#### RECORDED DATA ####

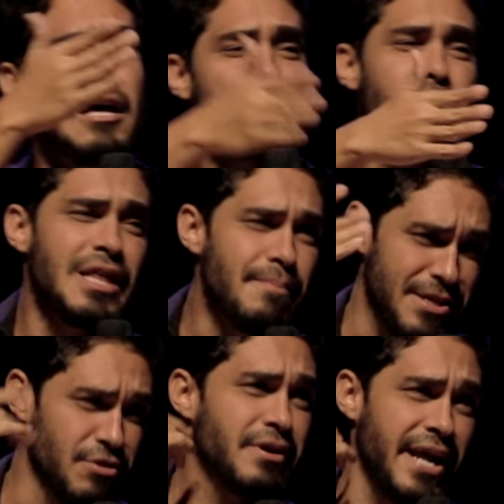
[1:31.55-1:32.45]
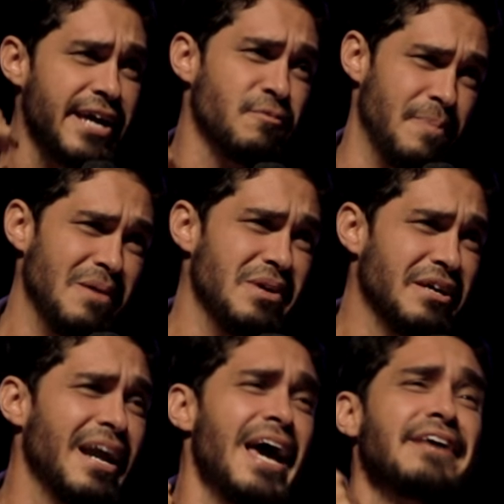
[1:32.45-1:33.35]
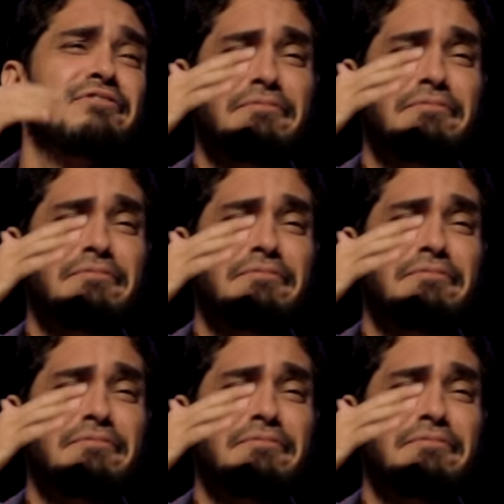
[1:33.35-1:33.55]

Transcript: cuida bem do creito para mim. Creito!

####

WORK TO BE COMPLETED:
The copy must match the listing above exactly, except that it holds no pictures.

SOLUTION:
[1:31.55-1:32.45]
[1:32.45-1:33.35]
[1:33.35-1:33.55]

Transcript: cuida bem do creito para mim. Creito!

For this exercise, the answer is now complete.